__Information shown__:
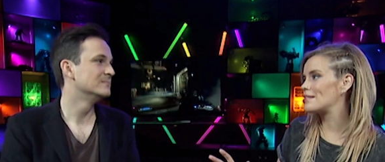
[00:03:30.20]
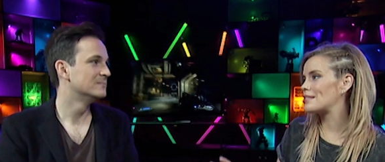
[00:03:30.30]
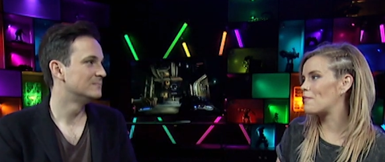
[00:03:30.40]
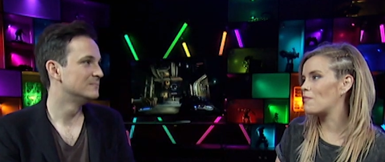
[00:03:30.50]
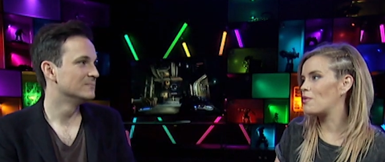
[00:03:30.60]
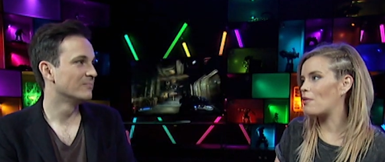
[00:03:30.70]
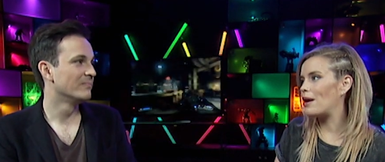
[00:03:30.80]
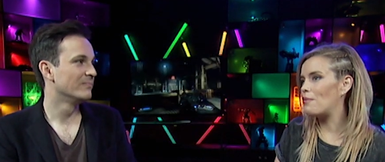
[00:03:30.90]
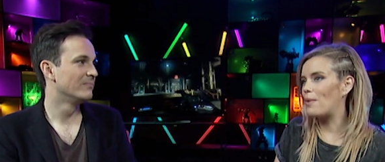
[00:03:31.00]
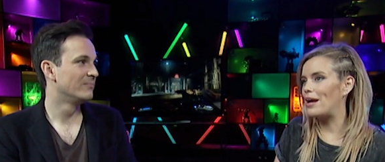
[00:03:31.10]
Speaker 1: is some
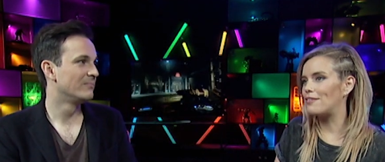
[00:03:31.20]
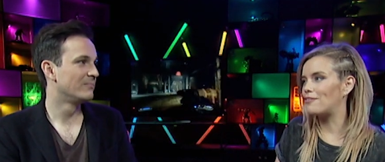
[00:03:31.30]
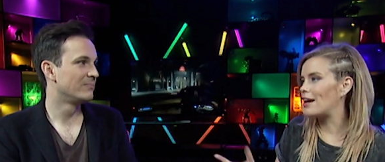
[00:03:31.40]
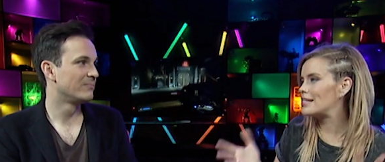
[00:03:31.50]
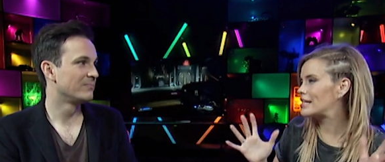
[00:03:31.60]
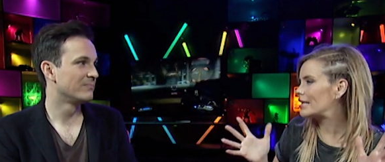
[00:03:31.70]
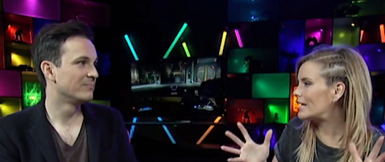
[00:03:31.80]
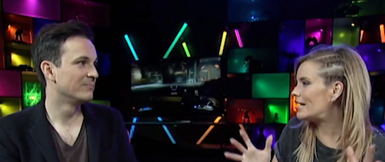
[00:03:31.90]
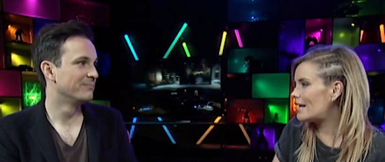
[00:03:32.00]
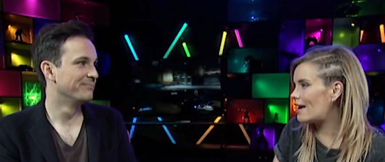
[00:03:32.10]
great way to find
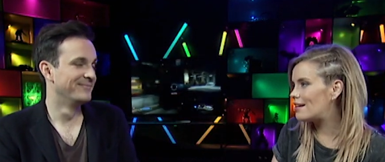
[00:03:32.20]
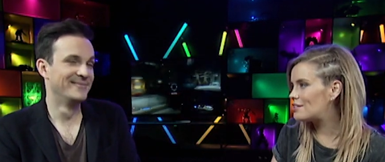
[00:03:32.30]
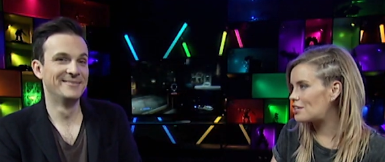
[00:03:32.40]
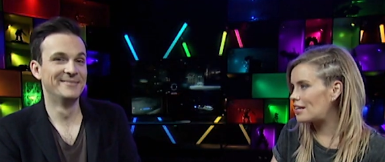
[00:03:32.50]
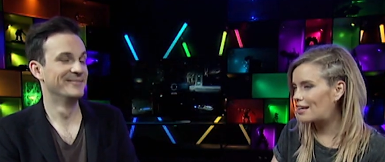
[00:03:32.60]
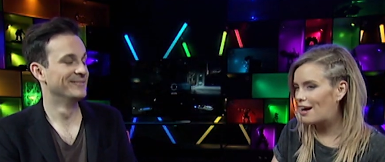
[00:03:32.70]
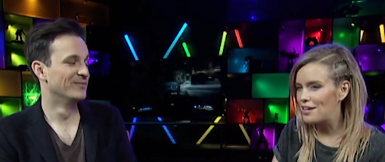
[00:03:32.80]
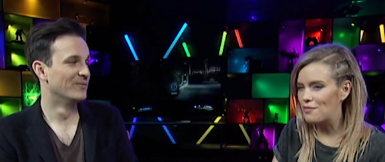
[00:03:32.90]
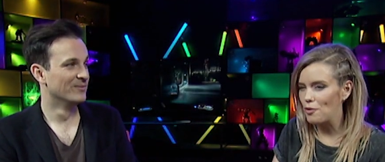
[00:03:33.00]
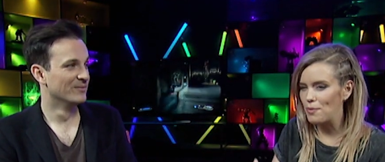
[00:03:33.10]
clean energy. It
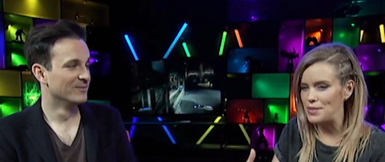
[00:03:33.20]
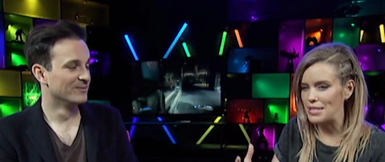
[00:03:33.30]
kind of almost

__Task statement__: Without the pictures, retype all of the data above exactly.

__Result__:
[00:03:30.20]
[00:03:30.30]
[00:03:30.40]
[00:03:30.50]
[00:03:30.60]
[00:03:30.70]
[00:03:30.80]
[00:03:30.90]
[00:03:31.00]
[00:03:31.10]
Speaker 1: is some
[00:03:31.20]
[00:03:31.30]
[00:03:31.40]
[00:03:31.50]
[00:03:31.60]
[00:03:31.70]
[00:03:31.80]
[00:03:31.90]
[00:03:32.00]
[00:03:32.10]
great way to find
[00:03:32.20]
[00:03:32.30]
[00:03:32.40]
[00:03:32.50]
[00:03:32.60]
[00:03:32.70]
[00:03:32.80]
[00:03:32.90]
[00:03:33.00]
[00:03:33.10]
clean energy. It
[00:03:33.20]
[00:03:33.30]
kind of almost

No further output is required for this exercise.